The girl had what people called dead eyes: blank, hollow and as lifeless as stone. The look was the same as an animal, kicked and beaten into submission until kindness and hope were less then a memory. The dead eyed ones lurked in the backs of clubs and on street corners. They used their cold hearts and warm flesh to suffocate the cities in dangerous temptations. They could be seen on corners selling their bodies in order to bleed their veins dry with heroin-needles and razorblade kisses.

Every neon night they breathed deep the sickness that permeated the air; the decay of indulgence and human waste sinking into their very skin. The diseased air took root in hearts too long hardened against pain to care.  All the little rejections served to strengthen their walls; trapping out the hurt and trapping in the anger, letting it smolder and grow within their fortresses of will. It built inexorably below the surface; a steadily swelling storm of hate behind every pair of dulled eyes.

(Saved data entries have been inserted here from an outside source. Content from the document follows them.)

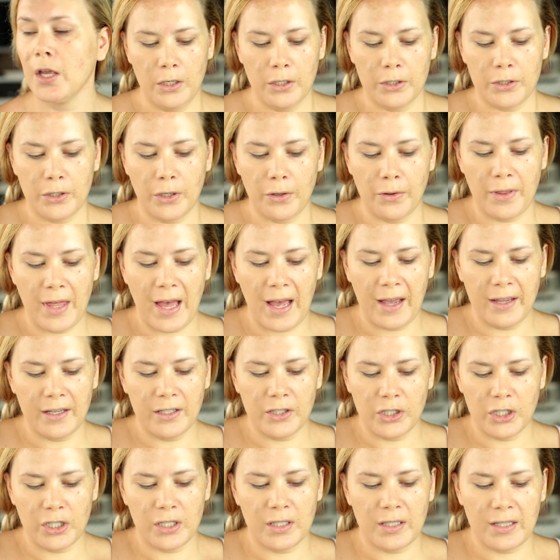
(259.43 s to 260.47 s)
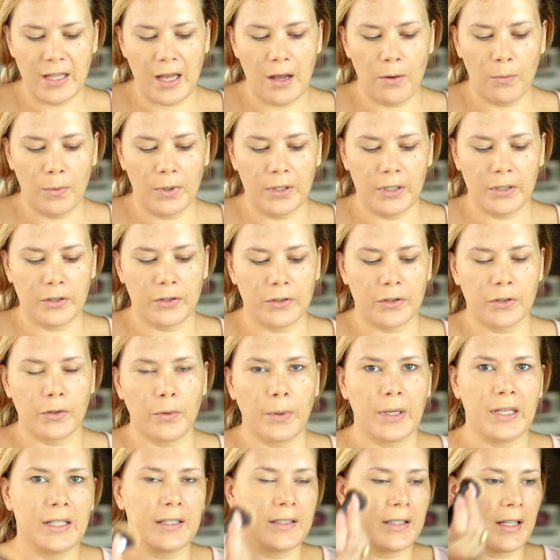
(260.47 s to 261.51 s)
So that is just that one little
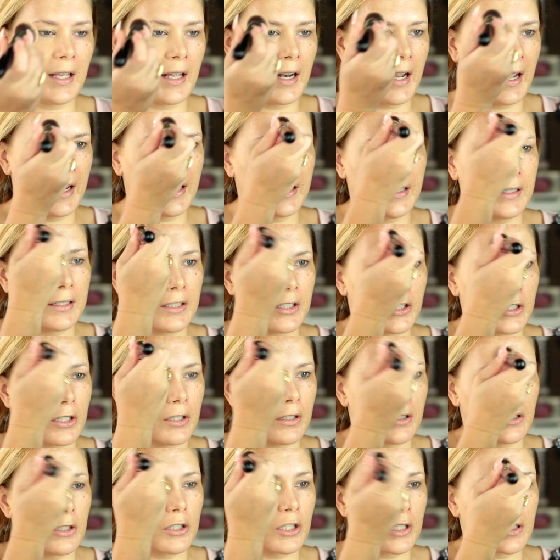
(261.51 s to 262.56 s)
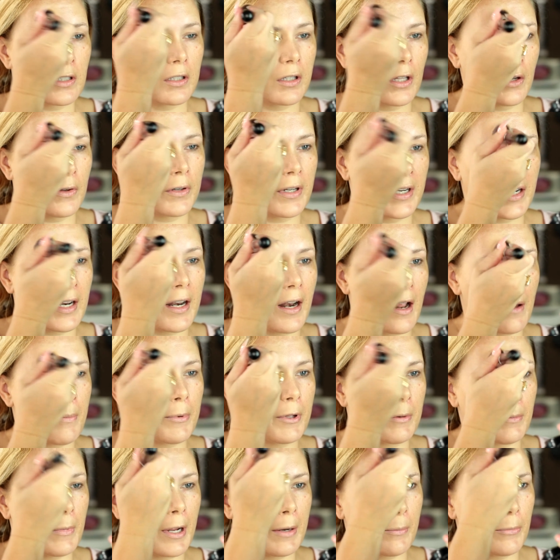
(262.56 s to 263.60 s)
squeeze, and I just loaded it up
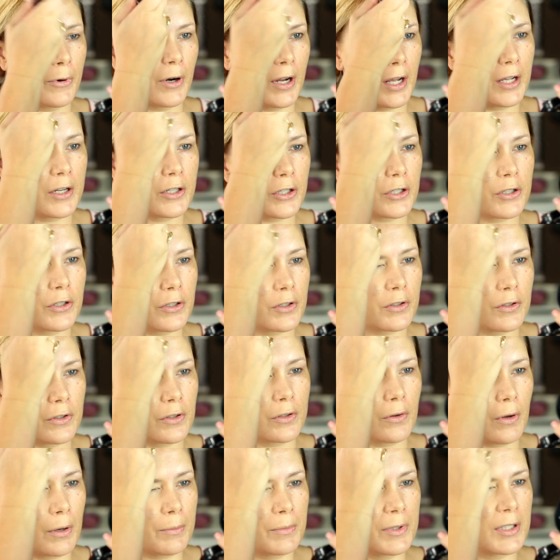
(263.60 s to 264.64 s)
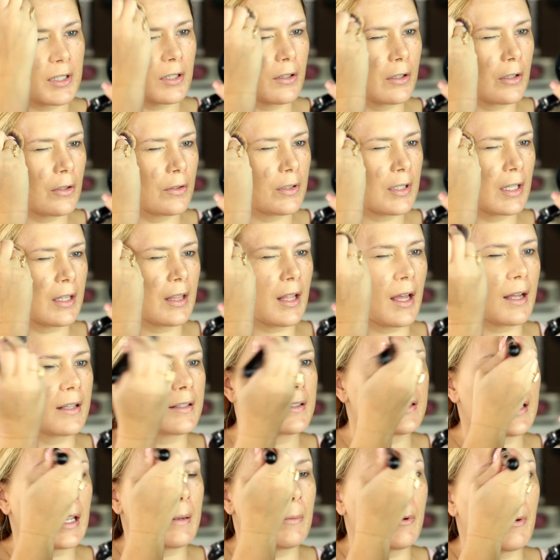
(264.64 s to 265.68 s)
in my brush, so I'm still using
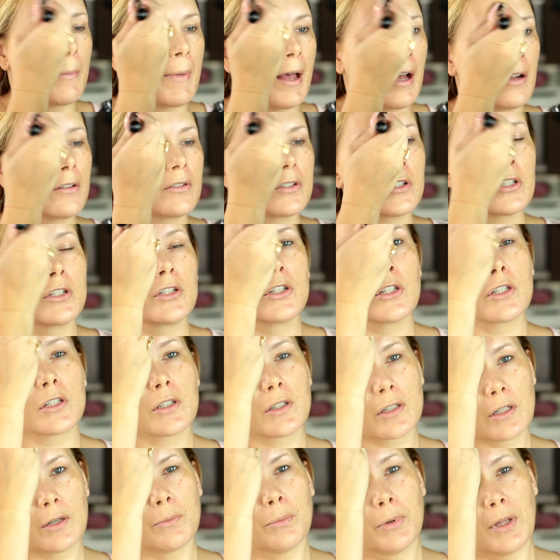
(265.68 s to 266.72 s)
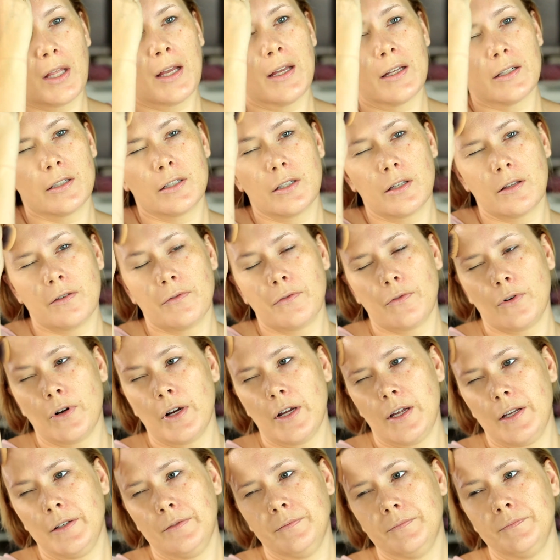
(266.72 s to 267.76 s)
that same amount to just apply it to the
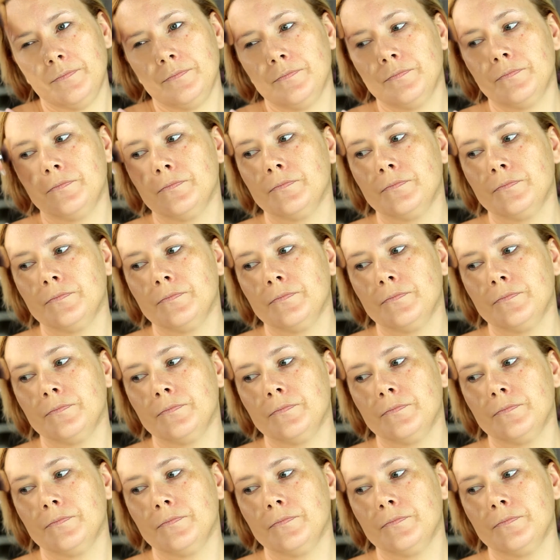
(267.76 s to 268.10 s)
forehead.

The corner-inhabitants held their cigarette to burnt lips and watched as the smoky wisps traced ladders into the sky. Their dreams took wing on these cigarette ladders, following the paths forged by dying fire to meet Diaspora among the stars. There they died, and slowly the heavens became the burial for so many lost hopes; a multitude of faded glories and dimmed wants that comprised the lives of every whore and heroin-addict still held capture below.

Gradually, from amidst these broken hymns came the truths and fears repressed for so long inside the cold hearts and hard eyes. Somewhere deep within themselves the prostitutes nursed secret wounds and the junkies silently mourned the price they paid for the fire-blood in their veins. Inside they cried, and no one but the stars heard them calling. Though not even the stars would grant a boon to such sinners.

The undercurrent of hatred strengthened within their bones until they ached with its pressure. Day by day it clawed its way to the surface, burning to release its smothered rage on every tormentor beyond the shell it endured within. At last it burst through the shields around it, destroying the ones that had borne it for so long.

The kingdom of cold multiplied, its vast imperial glory a light and a warning to all those who harbored hopes within themselves. It told them never to dream, never to want, for The Queen was waiting to desecrate those dreams. They were her substance, her life-force. She fed on dream-hopes and sucked them dry, until only the bones of sadness and grief remained.

They named this Queen their need had borne them, and that name was Desire. She was lovely and cold as stone in her kingdom of decay. Desire ruled her court without mercy, black heart wanting all things and unable to care how she attained them, and when she beheld the offerings of her servants, she had dead eyes.